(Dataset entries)
*** Block opens ***

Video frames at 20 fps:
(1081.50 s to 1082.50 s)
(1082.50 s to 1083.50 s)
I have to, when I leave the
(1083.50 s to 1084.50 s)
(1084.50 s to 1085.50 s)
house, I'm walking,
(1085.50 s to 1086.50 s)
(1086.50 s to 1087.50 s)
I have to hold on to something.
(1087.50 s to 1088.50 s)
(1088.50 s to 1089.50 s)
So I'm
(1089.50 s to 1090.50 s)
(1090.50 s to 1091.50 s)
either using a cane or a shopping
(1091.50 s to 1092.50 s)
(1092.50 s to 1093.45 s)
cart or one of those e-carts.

*** Block closes ***
*** Block opens ***

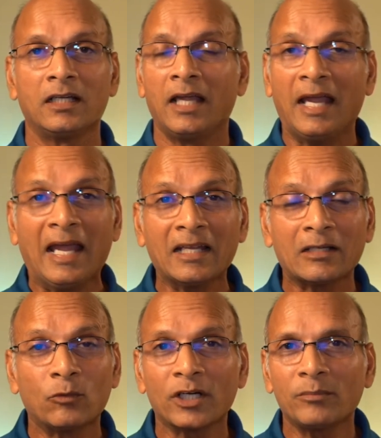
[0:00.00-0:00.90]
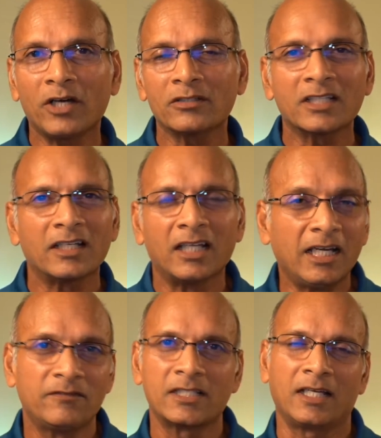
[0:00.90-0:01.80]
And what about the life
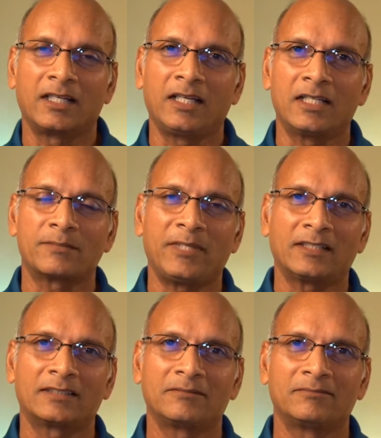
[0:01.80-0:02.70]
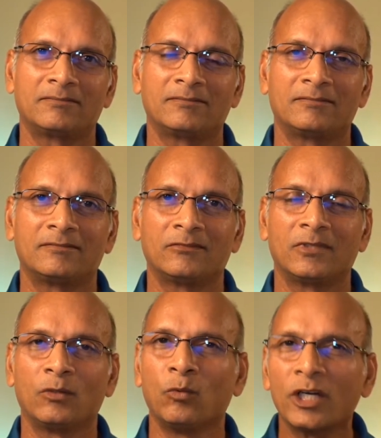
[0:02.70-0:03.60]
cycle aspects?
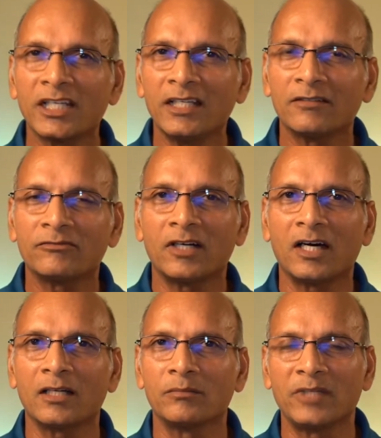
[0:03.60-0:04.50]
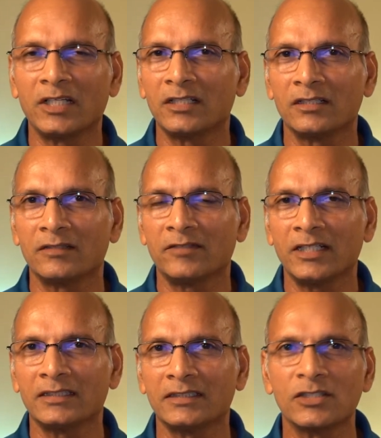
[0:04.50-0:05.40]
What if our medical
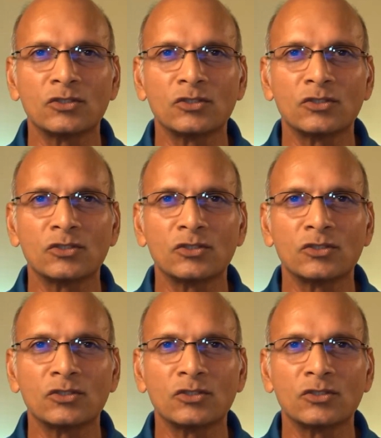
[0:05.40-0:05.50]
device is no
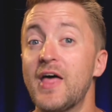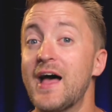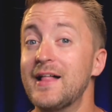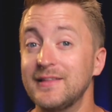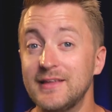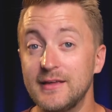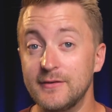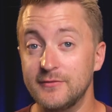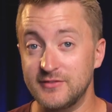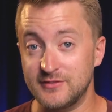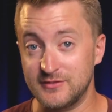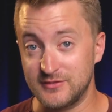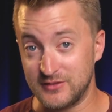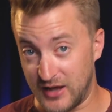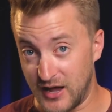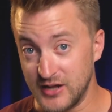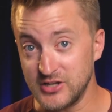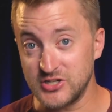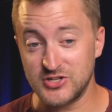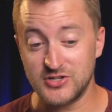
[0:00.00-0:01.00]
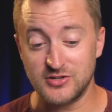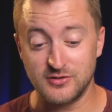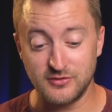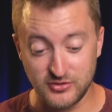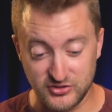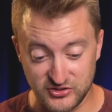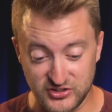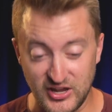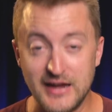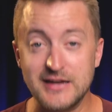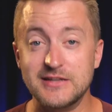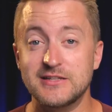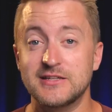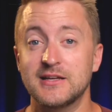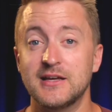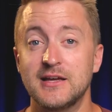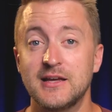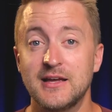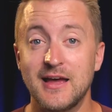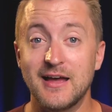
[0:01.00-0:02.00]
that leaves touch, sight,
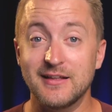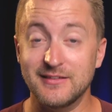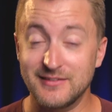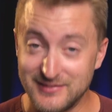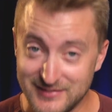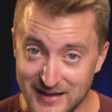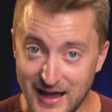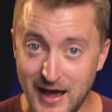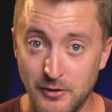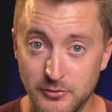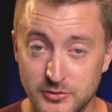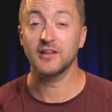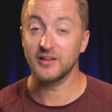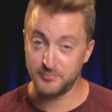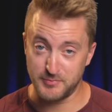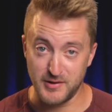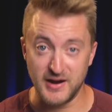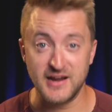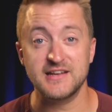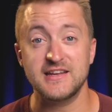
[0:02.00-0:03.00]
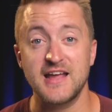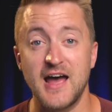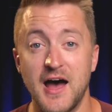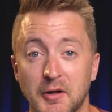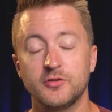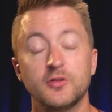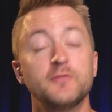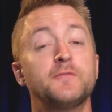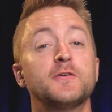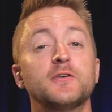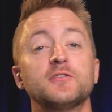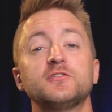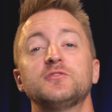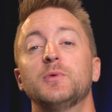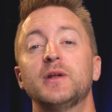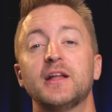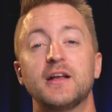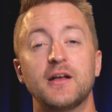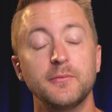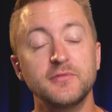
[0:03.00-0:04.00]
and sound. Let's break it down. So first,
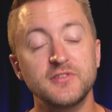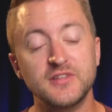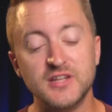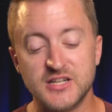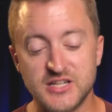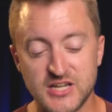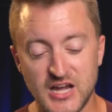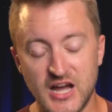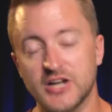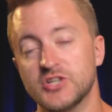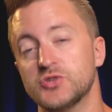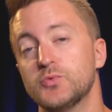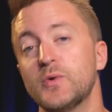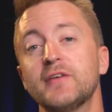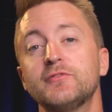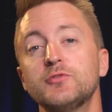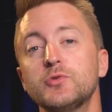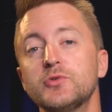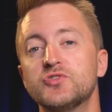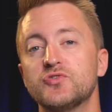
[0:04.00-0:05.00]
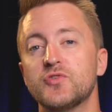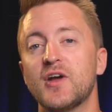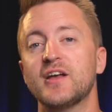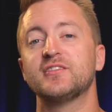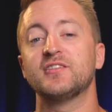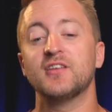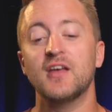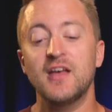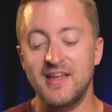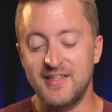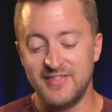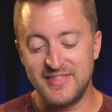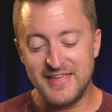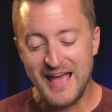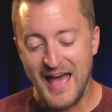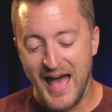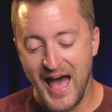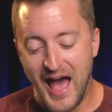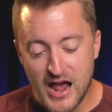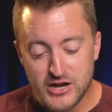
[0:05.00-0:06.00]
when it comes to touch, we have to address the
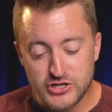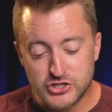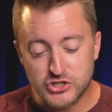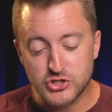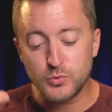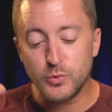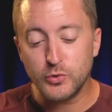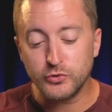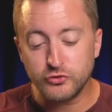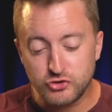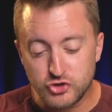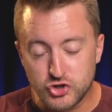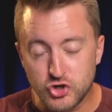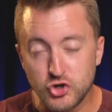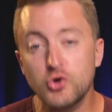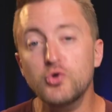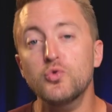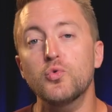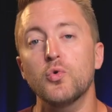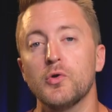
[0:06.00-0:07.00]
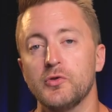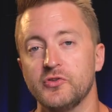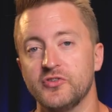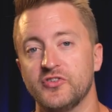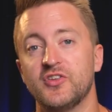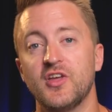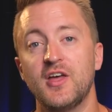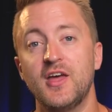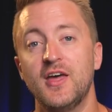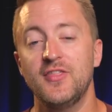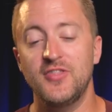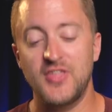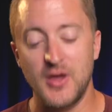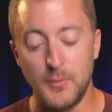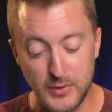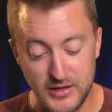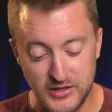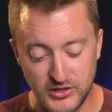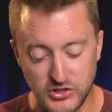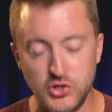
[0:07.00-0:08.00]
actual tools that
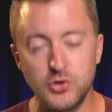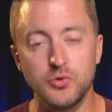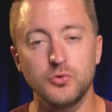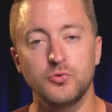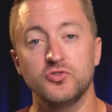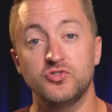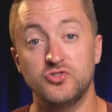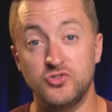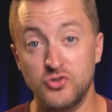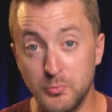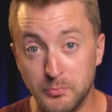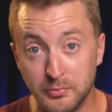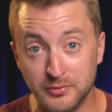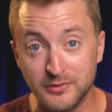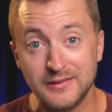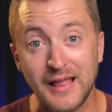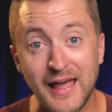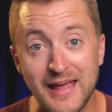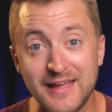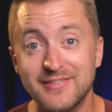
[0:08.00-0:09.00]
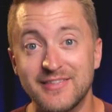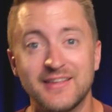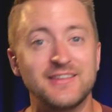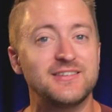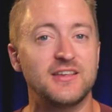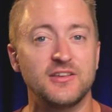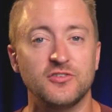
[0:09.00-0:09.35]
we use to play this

*** Block closes ***

> WHAT YOU SHOULD DO: While skipping the pictures, transcribe the data above from the line showing "[0:00.90-0:01.80]" through the line showing "[0:02.00-0:03.00]", exactly and with both ends.

> RESPONSE TO THE TASK:
[0:00.90-0:01.80]
And what about the life
[0:01.80-0:02.70]
[0:02.70-0:03.60]
cycle aspects?
[0:03.60-0:04.50]
[0:04.50-0:05.40]
What if our medical
[0:05.40-0:05.50]
device is no
[0:00.00-0:01.00]
[0:01.00-0:02.00]
that leaves touch, sight,
[0:02.00-0:03.00]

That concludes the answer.